Si bien le gusta escuchar música pop y discutir la política de inmigración de Estados Unidos en un buen inglés, Said Ahnana, mi conductor y guía de la agencia turística Desert Majesty, se crió en el seno de una familia nómade, arreando camellos por estas mismas dunas.

Le tomó un minuto en un negocio del pueblo armar un turbante a prueba de arena con una tela azul de tres metros (10 pies), llamado shesh, y dejarme lista para iniciar la incursión por las dunas, subida a un camello que me esperaba arrodillado para un paseo al anochecer.

Montada en Georgie, vi cómo desaparecía el asentamiento mientras subíamos 150 metros (500 pies) por las dunas. El último tramo lo hice a pie, hasta toparme con un mar de arena anaranjada y rosada.

De regreso, otro guía que iba descalzo, con una bata azul, nos preguntó lo que pareció algo a lo que había que responder sí o no. Solo entendí la palabra jamal, camello en árabe, y respondí prestamente que sí.

Fue así que una pareja de Londres y yo terminamos montando camello una hora extra en una noche tan silenciosa como resplandeciente hasta nuestro campamento de tiendas al pie de las dunas. Resultó que había elegido recorrer las últimas millas en camello y no en auto.

CAÑONES EN EL DESIERTO


No todos los viajes fueron en camello. Con temperaturas por encima de los 48 grados centígrados (118 Fahrenheit), nos sentimos afortunados de poder contar con camionetas con aire acondicionado durante un trayecto de más de 1.000 kilómetros (620 millas) por escarpados pasos de montaña y cañones rosados tan estrechos que apenas si se podía pasar.

El ascenso al pico Tichka del Alto Atlas, de 2.260 metros (7.414 pies) o el viaje por el Desfiladero de Dades tienen tantas vueltas que probablemente mareen a un encantador de serpientes de Marrakech.

Pero yo estaba tan absorta en el paisaje que ni me daba cuenta. El desierto inacabable dio paso de repente a un río en cuyas orillas había adelfas rosadas en el desfiladero de Dades y a peñascos empinados.

CASTILLOS DE ARENA Y KASBAS

El truco visual más impactante es lo que han conseguido sacarle al desierto las civilizaciones nómades y bereberes a lo largo de los siglos.

Donde sea que hay agua, el viajero encuentra pequeños bosques de palmeras datileras, olivas y granadas.

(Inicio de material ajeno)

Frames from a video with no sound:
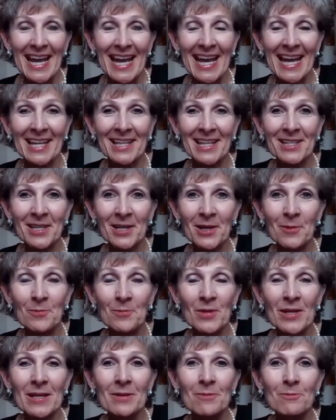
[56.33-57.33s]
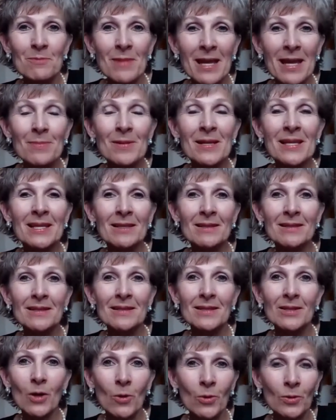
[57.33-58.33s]
and maybe
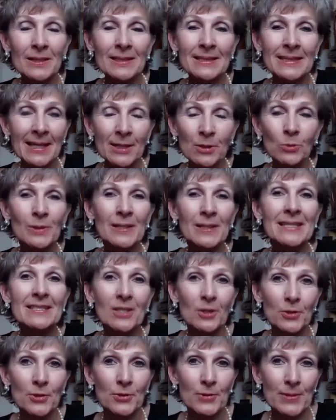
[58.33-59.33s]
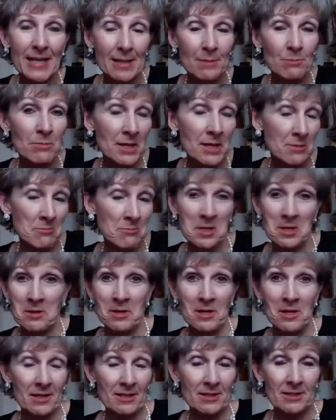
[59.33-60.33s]
not only tell your name, but
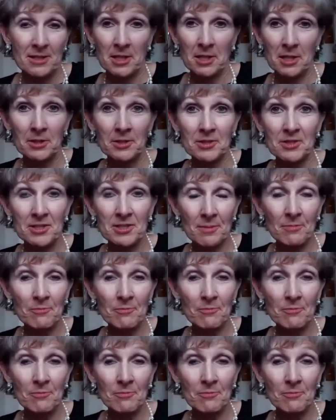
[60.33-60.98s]
tell us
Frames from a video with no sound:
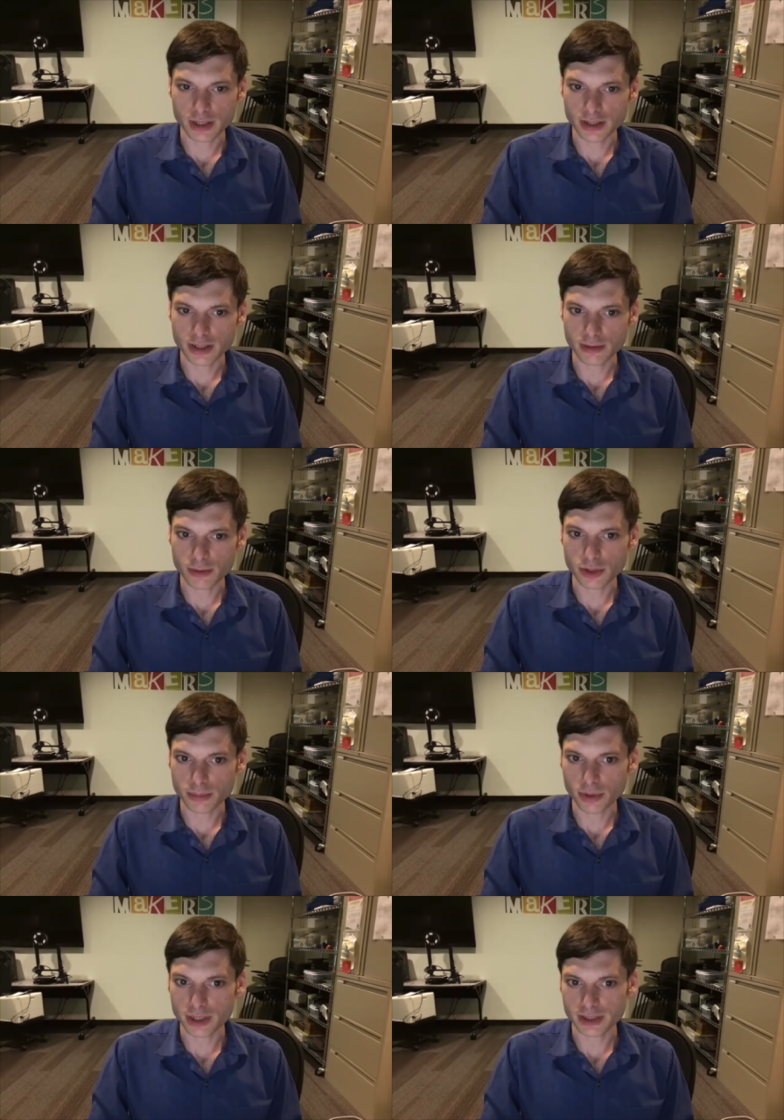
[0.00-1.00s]
I think, really
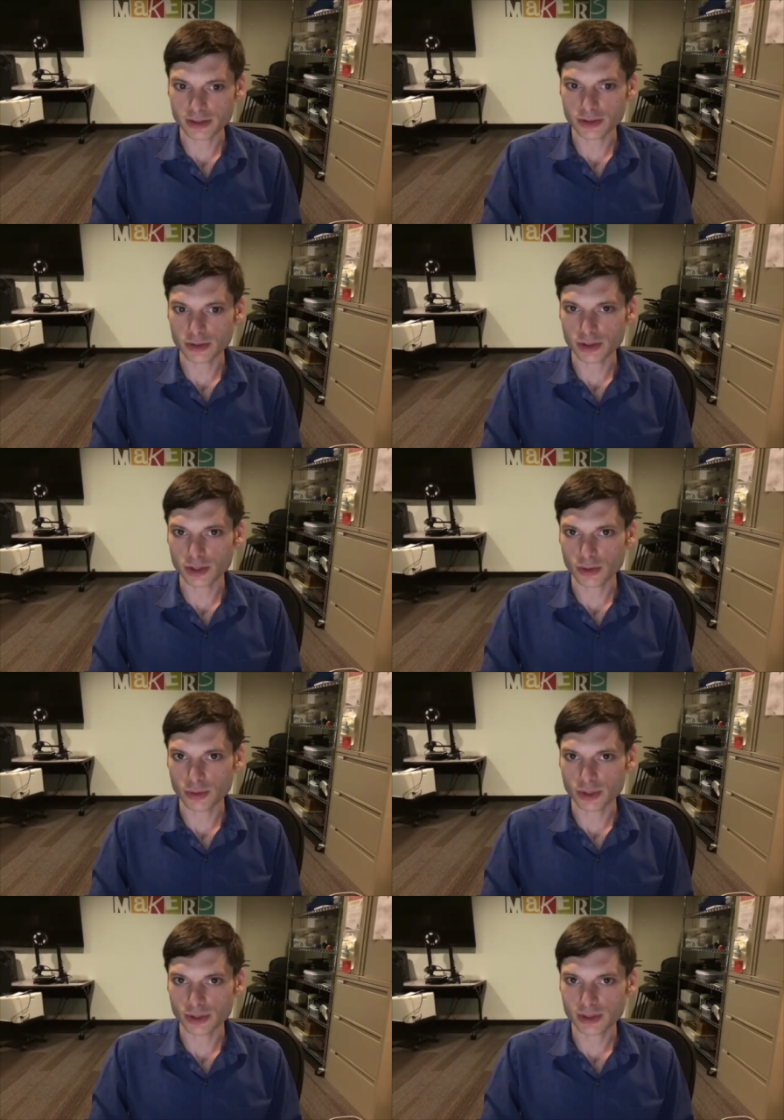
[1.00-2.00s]
plays into it. Whereas,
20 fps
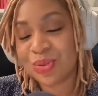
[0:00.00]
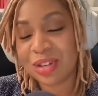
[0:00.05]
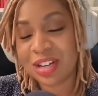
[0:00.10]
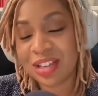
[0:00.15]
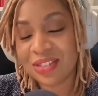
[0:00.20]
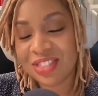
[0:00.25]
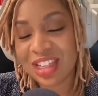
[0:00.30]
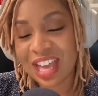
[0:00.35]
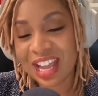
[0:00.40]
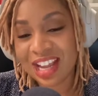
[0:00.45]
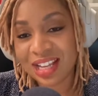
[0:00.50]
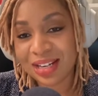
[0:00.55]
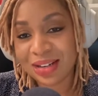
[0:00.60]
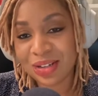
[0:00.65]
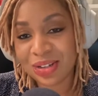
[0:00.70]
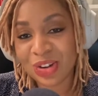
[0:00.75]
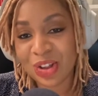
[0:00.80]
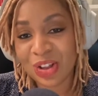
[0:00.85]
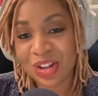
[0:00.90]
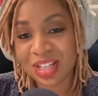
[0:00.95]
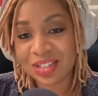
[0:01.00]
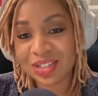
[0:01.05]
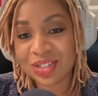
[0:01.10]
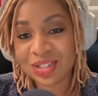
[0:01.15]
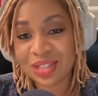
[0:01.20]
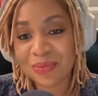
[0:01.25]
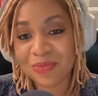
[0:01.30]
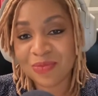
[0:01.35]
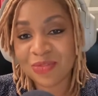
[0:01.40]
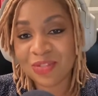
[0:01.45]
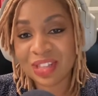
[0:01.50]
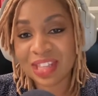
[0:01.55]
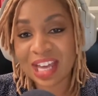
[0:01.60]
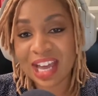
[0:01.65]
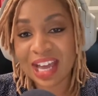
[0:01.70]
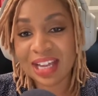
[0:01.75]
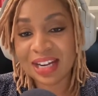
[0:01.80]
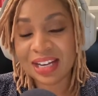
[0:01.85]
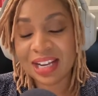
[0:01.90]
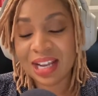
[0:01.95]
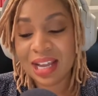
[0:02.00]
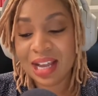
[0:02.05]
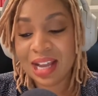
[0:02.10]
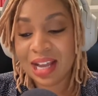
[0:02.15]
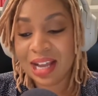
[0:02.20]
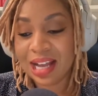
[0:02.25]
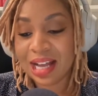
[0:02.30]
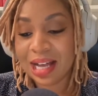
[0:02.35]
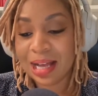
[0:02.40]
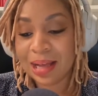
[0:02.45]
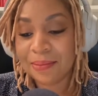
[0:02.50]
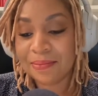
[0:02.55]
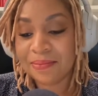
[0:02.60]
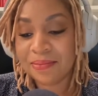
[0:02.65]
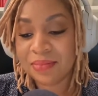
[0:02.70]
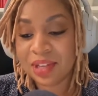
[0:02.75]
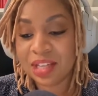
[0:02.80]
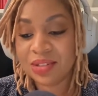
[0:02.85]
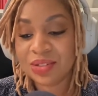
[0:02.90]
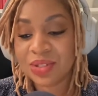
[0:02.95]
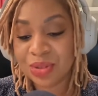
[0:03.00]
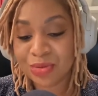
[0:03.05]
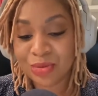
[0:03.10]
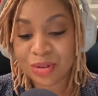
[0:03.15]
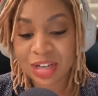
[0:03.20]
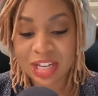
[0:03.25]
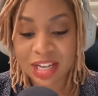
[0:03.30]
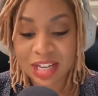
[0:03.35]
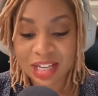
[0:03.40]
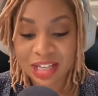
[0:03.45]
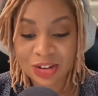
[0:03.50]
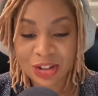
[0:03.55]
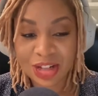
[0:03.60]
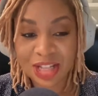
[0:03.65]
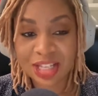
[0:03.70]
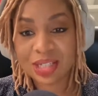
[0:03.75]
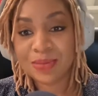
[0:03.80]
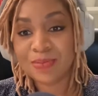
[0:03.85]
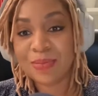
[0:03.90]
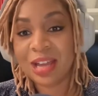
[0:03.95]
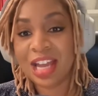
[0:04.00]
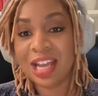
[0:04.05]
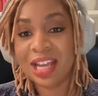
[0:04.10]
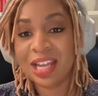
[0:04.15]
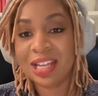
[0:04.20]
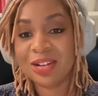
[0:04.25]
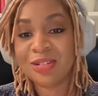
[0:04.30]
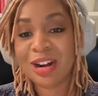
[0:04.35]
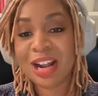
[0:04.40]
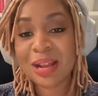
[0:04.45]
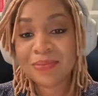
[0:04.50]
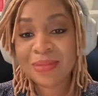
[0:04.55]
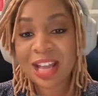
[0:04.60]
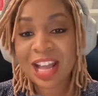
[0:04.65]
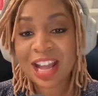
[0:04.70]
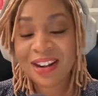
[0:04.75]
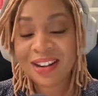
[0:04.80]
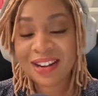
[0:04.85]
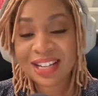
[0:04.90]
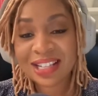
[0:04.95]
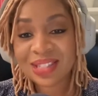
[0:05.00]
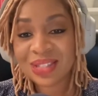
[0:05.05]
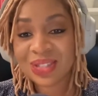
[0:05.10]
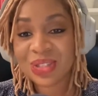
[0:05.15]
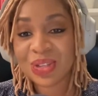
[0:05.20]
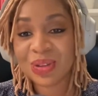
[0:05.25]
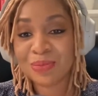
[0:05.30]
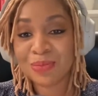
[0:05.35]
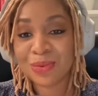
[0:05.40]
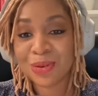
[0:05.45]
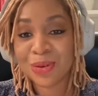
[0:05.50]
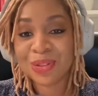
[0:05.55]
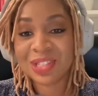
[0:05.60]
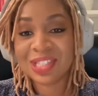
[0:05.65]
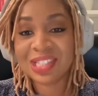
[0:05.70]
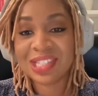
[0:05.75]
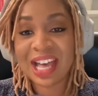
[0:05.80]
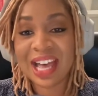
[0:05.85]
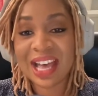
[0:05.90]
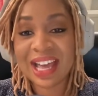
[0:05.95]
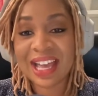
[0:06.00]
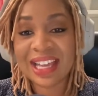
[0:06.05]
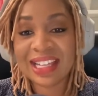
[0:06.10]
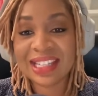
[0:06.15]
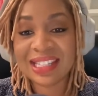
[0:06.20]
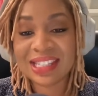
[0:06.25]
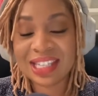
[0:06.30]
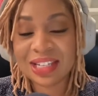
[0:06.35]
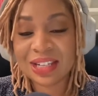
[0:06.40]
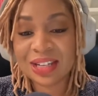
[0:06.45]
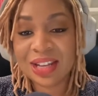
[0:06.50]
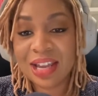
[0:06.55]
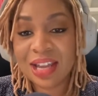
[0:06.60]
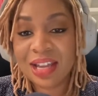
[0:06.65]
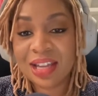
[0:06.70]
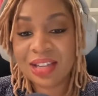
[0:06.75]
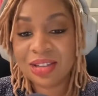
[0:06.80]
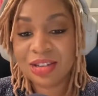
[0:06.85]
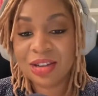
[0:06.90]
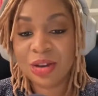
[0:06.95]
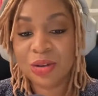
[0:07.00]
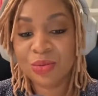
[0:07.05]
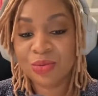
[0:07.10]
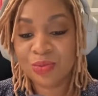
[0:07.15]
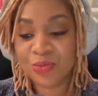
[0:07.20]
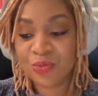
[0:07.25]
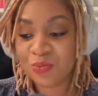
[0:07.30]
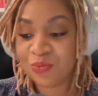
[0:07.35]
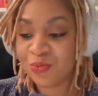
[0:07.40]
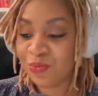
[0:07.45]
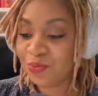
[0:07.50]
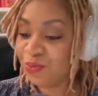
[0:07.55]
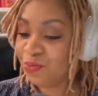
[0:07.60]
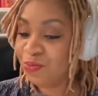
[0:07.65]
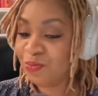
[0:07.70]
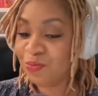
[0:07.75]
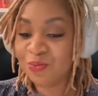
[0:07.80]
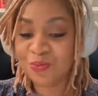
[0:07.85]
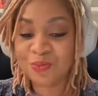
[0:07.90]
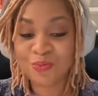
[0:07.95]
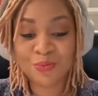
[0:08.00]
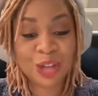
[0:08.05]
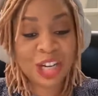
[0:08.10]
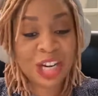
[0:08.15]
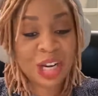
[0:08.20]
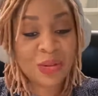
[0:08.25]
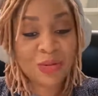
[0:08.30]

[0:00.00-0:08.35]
want to thank and acknowledge them for that um, i also want to acknowledge my grandparents on both sides and you know putting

Saliendo del oasis Skoura, Said bajó del auto y recogió triunfalmente una fragante rosa de Damasco. Insólitamente, la zona de Kela'a M'gouna es famosa por sus flores.

Incrustadas en la arena y las rocas hay decenas de aldeas, kasbas y castillos con torres, o ksars, que han atendido a las caravanas por miles de años en los valles de Dades y Draa.

Son construcciones que van desde pequeñas casas cuadradas hasta fuertes enormes, construidos con una mezcla de arcilla y paja prensadas llamada pisé, decoradas con motivos geométricos tallados.

Perfectamente preservados, los castillos de Ait Ben Haddou y Tamnougalt parecen listos para que filmen alguna película. De hecho, la capital cinematográfica de Marruecos, Ourzazate, se encuentra en las inmediaciones.

En sus estrechos pasajes me encontré con ropa colgada al sol para secarse, un burro usado para transporte esperando junto a un jardín y un baño público hammam, manifestaciones todas de la vida antigua.

Comí ensaladas y pinchos de cordero y bebí té de menta en patios frescos de arcilla que en otras épocas dieron refugio a comerciantes y camellos.

Cuando nos fuimos, miré hacia atrás y vi cómo los muros de barro y arcilla y las calles sin pavimentar se fundían con el desierto, desapareciendo de nuestra vista como otro espejismo.